Every record below should be repeated word for word, with the pictures left out.

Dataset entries
****

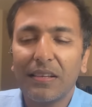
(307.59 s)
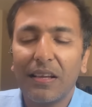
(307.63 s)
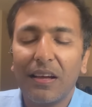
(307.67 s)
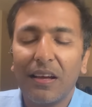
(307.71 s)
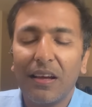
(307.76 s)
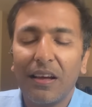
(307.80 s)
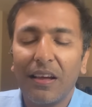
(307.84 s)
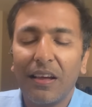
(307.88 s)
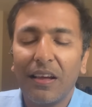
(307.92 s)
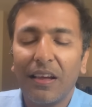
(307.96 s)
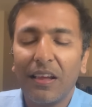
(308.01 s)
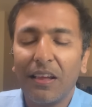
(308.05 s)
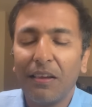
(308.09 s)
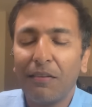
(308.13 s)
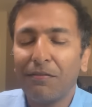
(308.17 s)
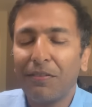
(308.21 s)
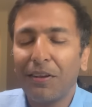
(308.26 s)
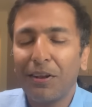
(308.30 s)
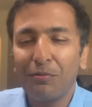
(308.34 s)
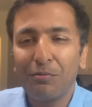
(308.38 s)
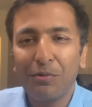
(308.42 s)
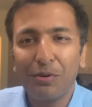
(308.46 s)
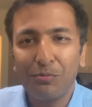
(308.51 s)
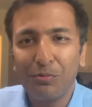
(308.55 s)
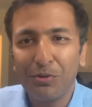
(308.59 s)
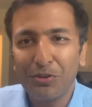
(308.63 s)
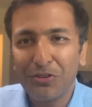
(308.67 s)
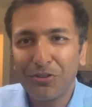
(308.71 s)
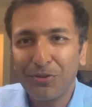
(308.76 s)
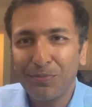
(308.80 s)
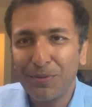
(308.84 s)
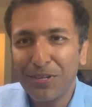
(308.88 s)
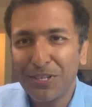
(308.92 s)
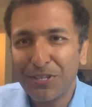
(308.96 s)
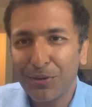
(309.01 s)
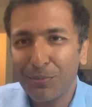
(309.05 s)
Uh, if anyone wants
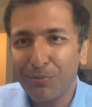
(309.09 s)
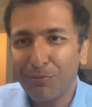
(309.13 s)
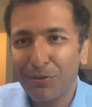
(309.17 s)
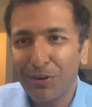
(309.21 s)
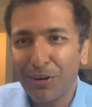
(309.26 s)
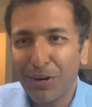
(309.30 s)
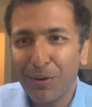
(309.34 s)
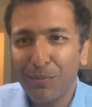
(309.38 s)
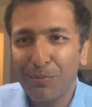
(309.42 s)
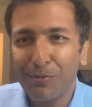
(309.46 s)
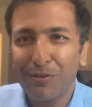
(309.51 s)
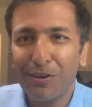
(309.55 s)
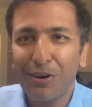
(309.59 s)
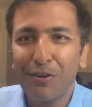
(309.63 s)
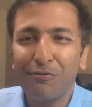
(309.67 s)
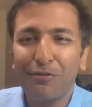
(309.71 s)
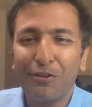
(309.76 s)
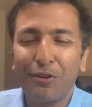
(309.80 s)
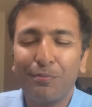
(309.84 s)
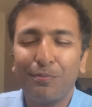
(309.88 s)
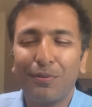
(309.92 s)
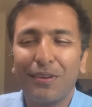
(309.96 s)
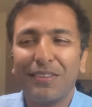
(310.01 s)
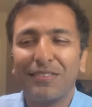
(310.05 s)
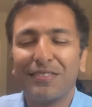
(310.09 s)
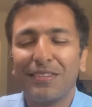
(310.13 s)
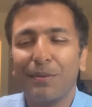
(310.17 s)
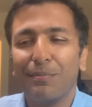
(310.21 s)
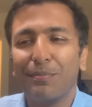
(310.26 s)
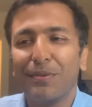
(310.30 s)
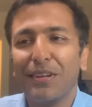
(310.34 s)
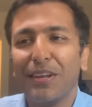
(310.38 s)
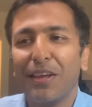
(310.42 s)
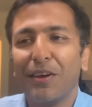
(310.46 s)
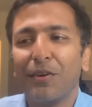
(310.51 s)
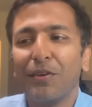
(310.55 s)
to meet up for a cup of coffee, please let
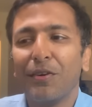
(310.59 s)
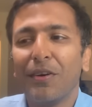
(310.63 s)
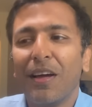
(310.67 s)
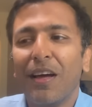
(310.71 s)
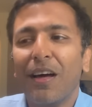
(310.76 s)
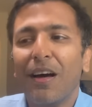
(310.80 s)
me know.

****

▸ **Solution for this problem**
(307.59 s)
(307.63 s)
(307.67 s)
(307.71 s)
(307.76 s)
(307.80 s)
(307.84 s)
(307.88 s)
(307.92 s)
(307.96 s)
(308.01 s)
(308.05 s)
(308.09 s)
(308.13 s)
(308.17 s)
(308.21 s)
(308.26 s)
(308.30 s)
(308.34 s)
(308.38 s)
(308.42 s)
(308.46 s)
(308.51 s)
(308.55 s)
(308.59 s)
(308.63 s)
(308.67 s)
(308.71 s)
(308.76 s)
(308.80 s)
(308.84 s)
(308.88 s)
(308.92 s)
(308.96 s)
(309.01 s)
(309.05 s)
Uh, if anyone wants
(309.09 s)
(309.13 s)
(309.17 s)
(309.21 s)
(309.26 s)
(309.30 s)
(309.34 s)
(309.38 s)
(309.42 s)
(309.46 s)
(309.51 s)
(309.55 s)
(309.59 s)
(309.63 s)
(309.67 s)
(309.71 s)
(309.76 s)
(309.80 s)
(309.84 s)
(309.88 s)
(309.92 s)
(309.96 s)
(310.01 s)
(310.05 s)
(310.09 s)
(310.13 s)
(310.17 s)
(310.21 s)
(310.26 s)
(310.30 s)
(310.34 s)
(310.38 s)
(310.42 s)
(310.46 s)
(310.51 s)
(310.55 s)
to meet up for a cup of coffee, please let
(310.59 s)
(310.63 s)
(310.67 s)
(310.71 s)
(310.76 s)
(310.80 s)
me know.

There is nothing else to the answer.